Having recently relocated from South Carolina (a.k.a. The Land of Eternal Swampass), the name Marsh Dweller immediately piqued my interest when I saw it on our promo list. I always seem to find myself applying band and album names in stupidly personal ways, and a moniker like that reminded me of the long nighttime walks I used to take through a nearby salt marsh while listening to Baroness and picking my underwear out of my asscrack. Fortunately the music here is much more high-brow than that. Formed in 2012 as the solo project of Pittsburgh multi-instrumentalist John Kerr (also of Noltem, Seidr, and Vit), Marsh Dweller specializes in earthy melodic black metal in the vein of Fen, October Falls, and Nechochwen. In the competitive world of nature-themed black metal, does this full-length debut surpass its blurry backwoods artwork or remain as exciting as swatting mosquitoes and throwing Borax on soiled boxer briefs?

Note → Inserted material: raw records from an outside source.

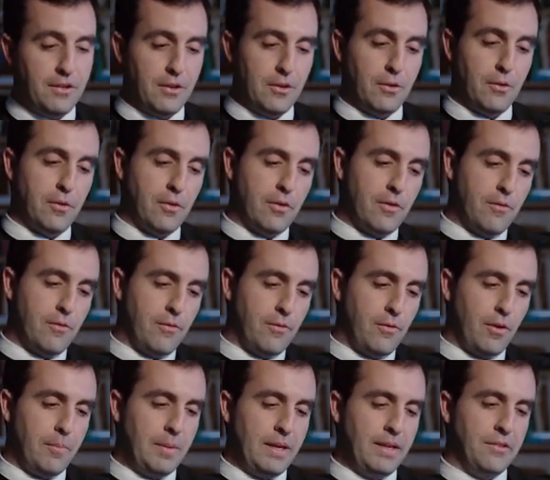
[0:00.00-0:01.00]
you
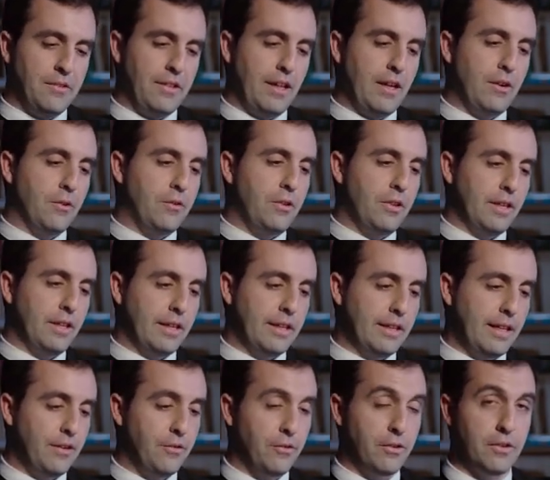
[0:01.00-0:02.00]
from his letter to the
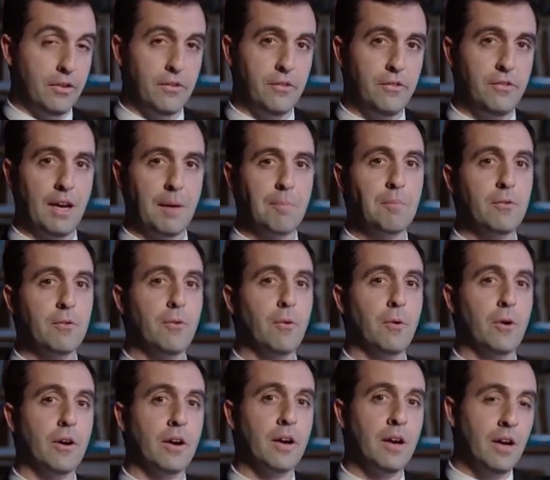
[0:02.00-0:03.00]
Galatians, chapter
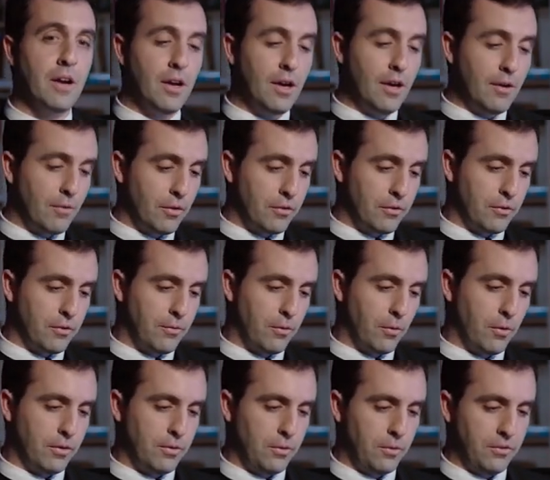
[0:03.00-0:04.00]
4 verses
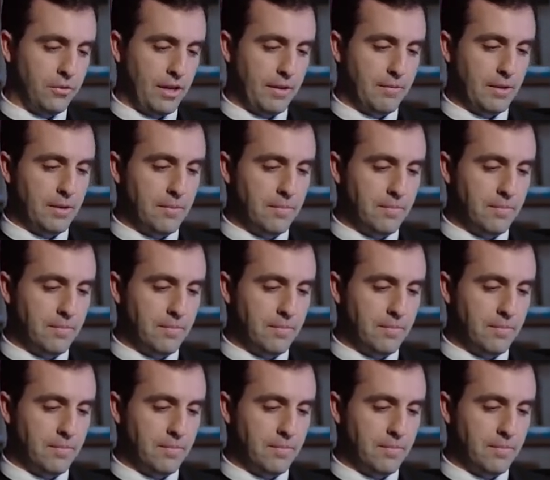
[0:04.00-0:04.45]
4 through 7.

Let me start by saying I get this is a saturated genre, and whether most people even listen to this will probably depend on if they still have an appetite for the style after Ashbringer, Falls of Rauros, and other similar albums from recent times. That said, it’d be a damn shame to miss The Weight of Sunlight, as it’s one of the strongest albums I’ve heard in the style in years. In addition to his knack for delivering quality riffs that sound both surprisingly fresh and wholly distinct from one another, Kerr displays a keen sense of pacing and arrangement that lets these 8 tracks stand well both alone and as part of the greater whole. Through its 43 minute runtime, Sunlight soars through an assortment of lush streaming leads, chunky shuffling chords, cresting treetop melodies, and perfectly placed moments of rich woodsy ambience. There’s no tedious meandering or a whiff of filler – these songs are tightly written and packed with ideas that manage to stand out even in a crowded genre.
First proper track “The Dull Earth” showcases this from the start, beginning with an encircling Celtic melody that weaves through the blunt surging riffs, gruff rasps, and twirling harmonized soloing of guest guitarist Tanner Anderson (Obsequiae). Early highlight “Where the Sky Ends” follows with a tremolo progression that sounds like a catchier version of something from Agalloch‘s Marrow of the Spirit before intertwining folky leads alternately ride along and break free from the rhythm guitars. Later songs showcase even more variety: in addition to a slick twisted melody and ritualistic clean backing vocals, sixth track “Forks of the River” also marks the first appearance of soft clean picking, and the song’s electric tears outro is all the stronger because of it. “Feathers on the Breath of God” stands out for its peppy uptempo progression and tribal drumming finish, while mid-album instrumental “Heaven’s Empty Light” utilizes a singing bowl, ambient woodland noise, and repetitive reverb-laced chords to provide a hypnotic counterpoint to the dense compositions elsewhere on the record.
Production-wise, the DR varies but maintains a respectable 7, allowing moments like the busy drumwork and tender acoustic chords of instrumental opener “Cultivating the Cosmic Tree” to shine. There’s just enough depth to conjure a vivid soundscape, yet the guitars maintain suitable potency, smoothness, and crunch. To really nitpick, I guess the bass could be more prominent and the drums could be a little more full, but overall this is a great sounding record.
In fact, my only real gripe with Sunlight is that it doesn’t break much new ground for the genre, but when it’s done with this much inspiration it’s hard to complain. The guitarwork is varied and memorable without being hammy or derivative, the drumming is suitably lively and dynamic, the atmosphere is convincing, and – with an average track length of just over 5 minutes – ideas are repeated at just the right times and never overstretched. Moments like the terrific beat shift in aforementioned “Sky” or the Wodensthrone melody-turned-tremolo riff of the closing title track show Kerr knows how to reforge his ideas for max effect, and the guest solo of Nechochwen‘s Aaron Carey on “Monumental Collapse” only add to the fun. With a bit more adventure and experimentation in the future, Marsh Dweller could very well become the next Panopticon. For now, it’s hard to ask for a better start.